- **Materials provided**

-- Opening Marker --

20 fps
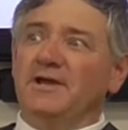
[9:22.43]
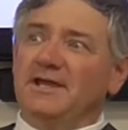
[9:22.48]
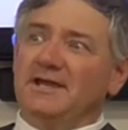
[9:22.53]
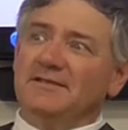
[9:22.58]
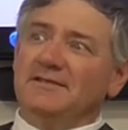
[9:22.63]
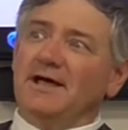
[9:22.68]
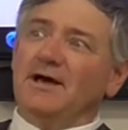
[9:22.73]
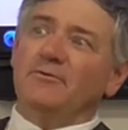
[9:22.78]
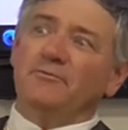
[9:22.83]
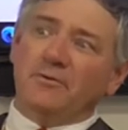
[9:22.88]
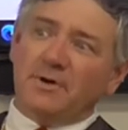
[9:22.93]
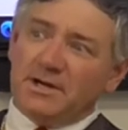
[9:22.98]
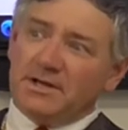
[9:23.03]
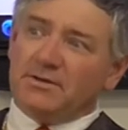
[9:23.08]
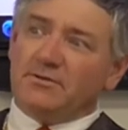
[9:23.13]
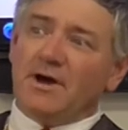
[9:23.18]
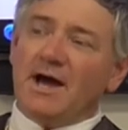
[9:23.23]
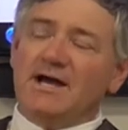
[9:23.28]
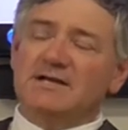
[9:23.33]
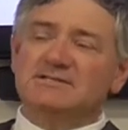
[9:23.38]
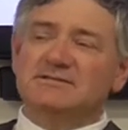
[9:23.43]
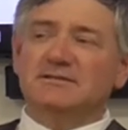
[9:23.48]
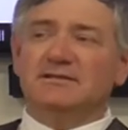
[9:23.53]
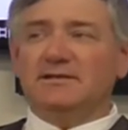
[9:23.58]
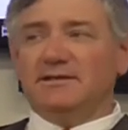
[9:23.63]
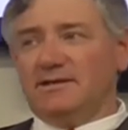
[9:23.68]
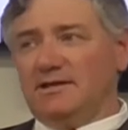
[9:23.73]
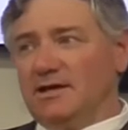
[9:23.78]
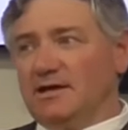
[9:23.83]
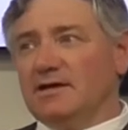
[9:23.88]
Eli, what do you
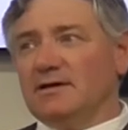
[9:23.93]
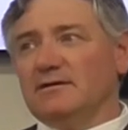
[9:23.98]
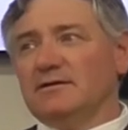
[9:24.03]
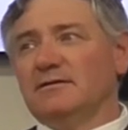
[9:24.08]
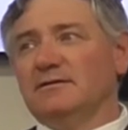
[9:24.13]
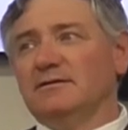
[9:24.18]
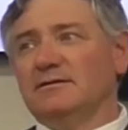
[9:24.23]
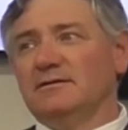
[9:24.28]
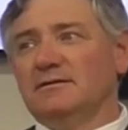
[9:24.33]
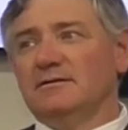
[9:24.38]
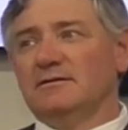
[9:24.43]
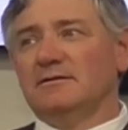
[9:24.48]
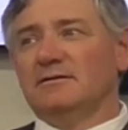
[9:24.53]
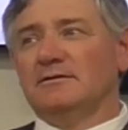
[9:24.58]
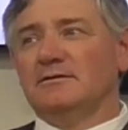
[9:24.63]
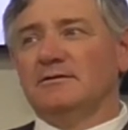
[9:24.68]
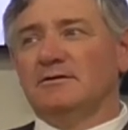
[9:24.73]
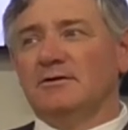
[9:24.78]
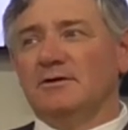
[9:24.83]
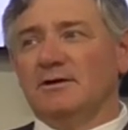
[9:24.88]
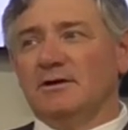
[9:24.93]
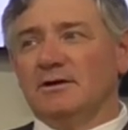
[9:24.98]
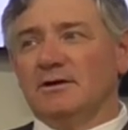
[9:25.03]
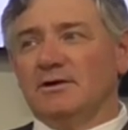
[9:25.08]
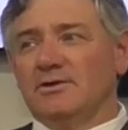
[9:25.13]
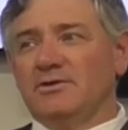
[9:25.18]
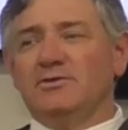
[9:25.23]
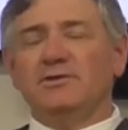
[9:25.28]
actually get? One over seconds.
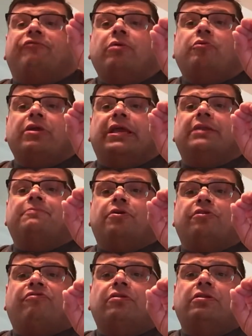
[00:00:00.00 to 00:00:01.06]
were in
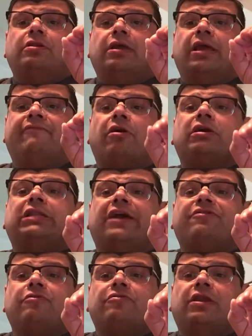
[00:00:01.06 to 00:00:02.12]
person, if our
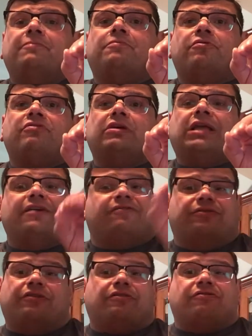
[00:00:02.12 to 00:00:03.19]
class was an in-person class,
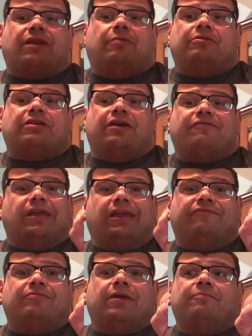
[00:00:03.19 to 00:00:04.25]
and this is the same test I
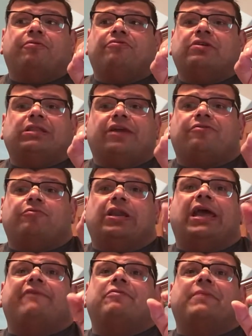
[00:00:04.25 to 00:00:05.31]
give to my in-person class, we'd
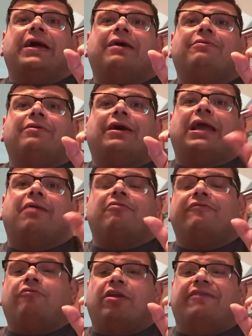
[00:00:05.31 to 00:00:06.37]
have about an hour
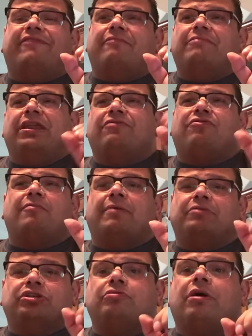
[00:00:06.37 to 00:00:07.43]
and 45 minutes or
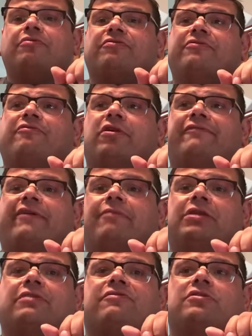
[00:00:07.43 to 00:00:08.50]
maybe 2 hours and 45
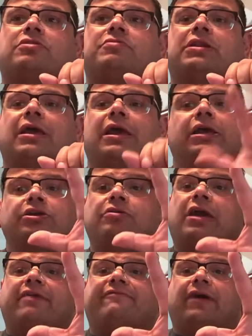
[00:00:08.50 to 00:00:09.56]
minutes to do it. You
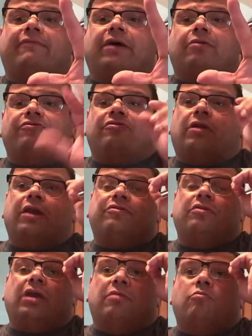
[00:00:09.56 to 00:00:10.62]
got 5 hours, okay?
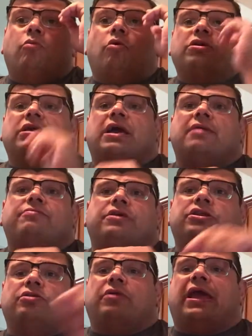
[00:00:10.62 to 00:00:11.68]
So you get more time
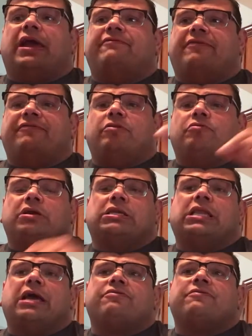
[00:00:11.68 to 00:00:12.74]
than you would have if you were in
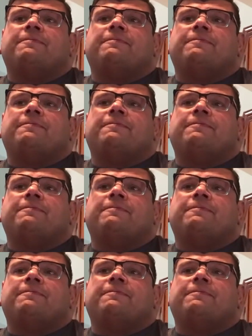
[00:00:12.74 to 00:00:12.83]
class.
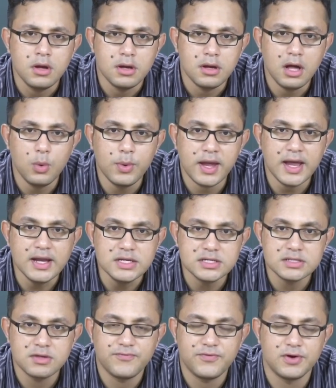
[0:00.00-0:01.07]
Now we
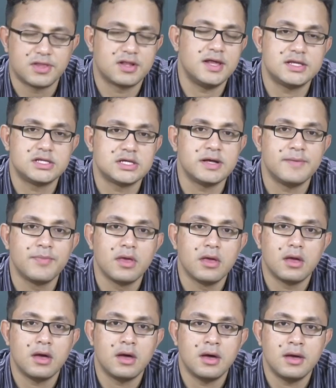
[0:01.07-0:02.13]
ended the first lecture
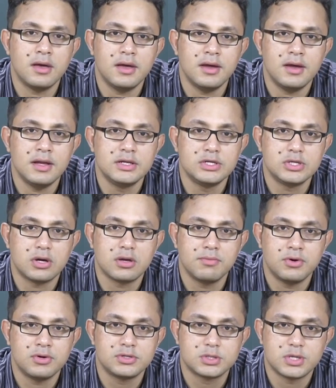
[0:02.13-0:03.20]
uh, in talking
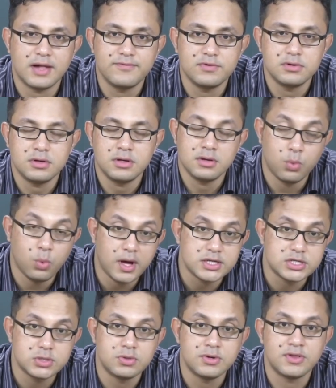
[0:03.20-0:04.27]
about travel, uh,
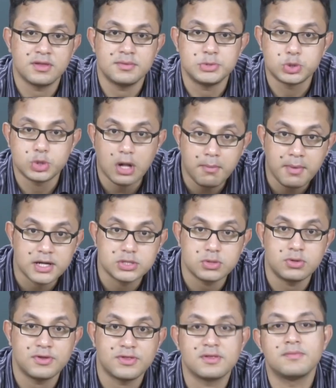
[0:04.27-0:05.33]
war tourism, trauma
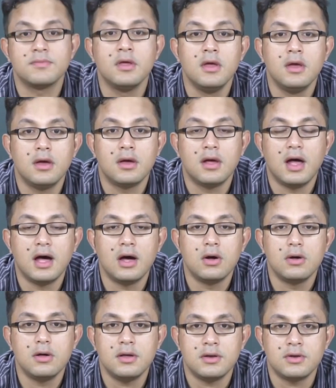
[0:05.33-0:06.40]
tourism, uh,
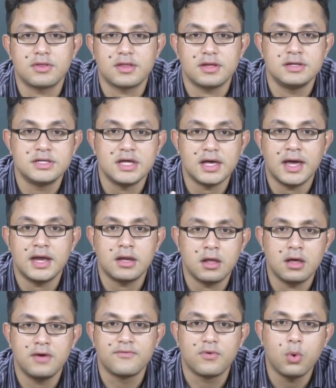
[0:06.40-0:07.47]
how uh, this entire
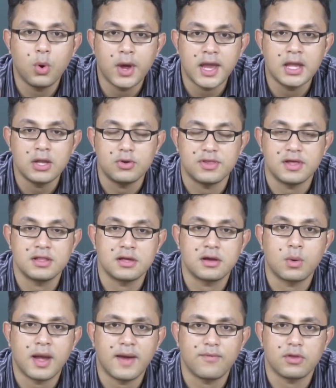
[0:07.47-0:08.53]
idea of going to see the
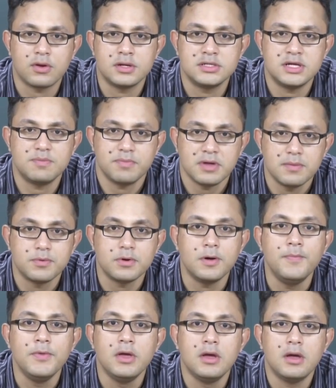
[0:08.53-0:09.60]
graves of the dead
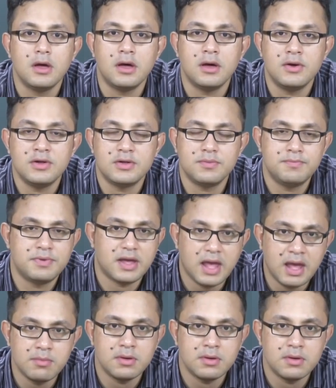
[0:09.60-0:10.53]
people, uh, it became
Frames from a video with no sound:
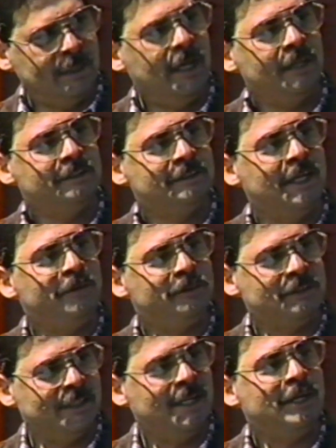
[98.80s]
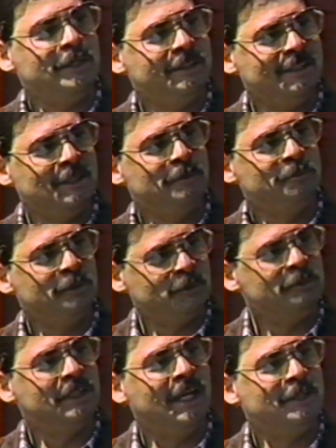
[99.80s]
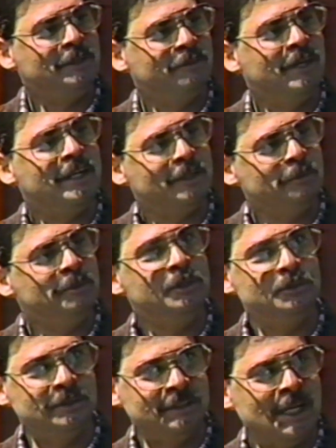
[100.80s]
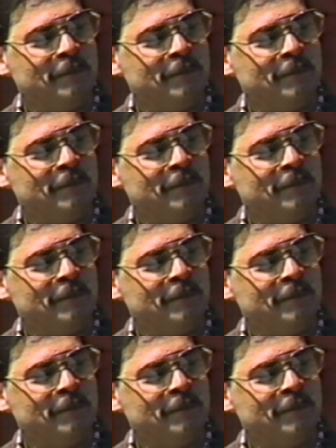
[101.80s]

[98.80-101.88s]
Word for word: I'll just have to sit down and tell him what it was like to ride a caboose and take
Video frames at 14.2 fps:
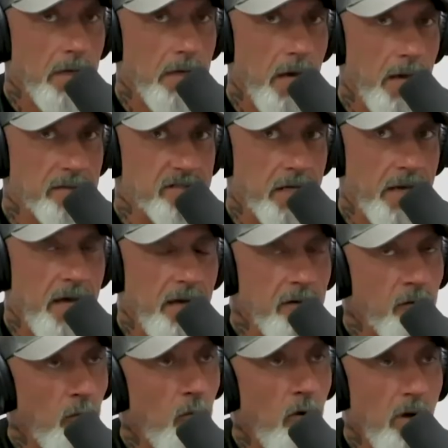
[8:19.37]
guy. Yeah, it's like hitting
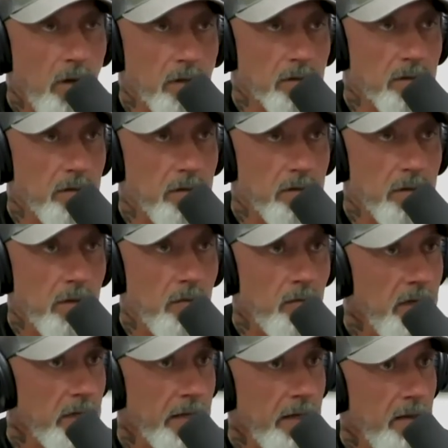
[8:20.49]
a wall. Yeah,
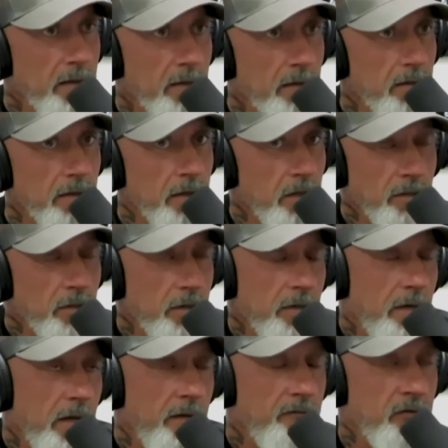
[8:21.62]
really.
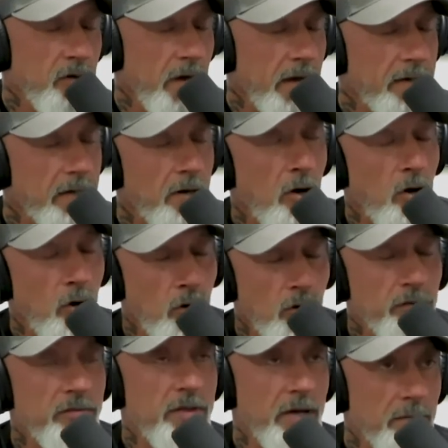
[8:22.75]
You're, if you're not going to
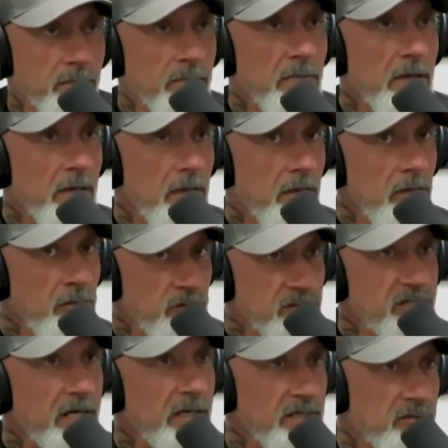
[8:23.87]
hurt them, you're just going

-- Closing Marker --

- **Work instructions**
Omit the pictures, then set down all the remaining data exactly as given.

- **Result of this task**
20 fps
[9:22.43]
[9:22.48]
[9:22.53]
[9:22.58]
[9:22.63]
[9:22.68]
[9:22.73]
[9:22.78]
[9:22.83]
[9:22.88]
[9:22.93]
[9:22.98]
[9:23.03]
[9:23.08]
[9:23.13]
[9:23.18]
[9:23.23]
[9:23.28]
[9:23.33]
[9:23.38]
[9:23.43]
[9:23.48]
[9:23.53]
[9:23.58]
[9:23.63]
[9:23.68]
[9:23.73]
[9:23.78]
[9:23.83]
[9:23.88]
Eli, what do you
[9:23.93]
[9:23.98]
[9:24.03]
[9:24.08]
[9:24.13]
[9:24.18]
[9:24.23]
[9:24.28]
[9:24.33]
[9:24.38]
[9:24.43]
[9:24.48]
[9:24.53]
[9:24.58]
[9:24.63]
[9:24.68]
[9:24.73]
[9:24.78]
[9:24.83]
[9:24.88]
[9:24.93]
[9:24.98]
[9:25.03]
[9:25.08]
[9:25.13]
[9:25.18]
[9:25.23]
[9:25.28]
actually get? One over seconds.
[00:00:00.00 to 00:00:01.06]
were in
[00:00:01.06 to 00:00:02.12]
person, if our
[00:00:02.12 to 00:00:03.19]
class was an in-person class,
[00:00:03.19 to 00:00:04.25]
and this is the same test I
[00:00:04.25 to 00:00:05.31]
give to my in-person class, we'd
[00:00:05.31 to 00:00:06.37]
have about an hour
[00:00:06.37 to 00:00:07.43]
and 45 minutes or
[00:00:07.43 to 00:00:08.50]
maybe 2 hours and 45
[00:00:08.50 to 00:00:09.56]
minutes to do it. You
[00:00:09.56 to 00:00:10.62]
got 5 hours, okay?
[00:00:10.62 to 00:00:11.68]
So you get more time
[00:00:11.68 to 00:00:12.74]
than you would have if you were in
[00:00:12.74 to 00:00:12.83]
class.
[0:00.00-0:01.07]
Now we
[0:01.07-0:02.13]
ended the first lecture
[0:02.13-0:03.20]
uh, in talking
[0:03.20-0:04.27]
about travel, uh,
[0:04.27-0:05.33]
war tourism, trauma
[0:05.33-0:06.40]
tourism, uh,
[0:06.40-0:07.47]
how uh, this entire
[0:07.47-0:08.53]
idea of going to see the
[0:08.53-0:09.60]
graves of the dead
[0:09.60-0:10.53]
people, uh, it became
Frames from a video with no sound:
[98.80s]
[99.80s]
[100.80s]
[101.80s]

[98.80-101.88s]
Word for word: I'll just have to sit down and tell him what it was like to ride a caboose and take
Video frames at 14.2 fps:
[8:19.37]
guy. Yeah, it's like hitting
[8:20.49]
a wall. Yeah,
[8:21.62]
really.
[8:22.75]
You're, if you're not going to
[8:23.87]
hurt them, you're just going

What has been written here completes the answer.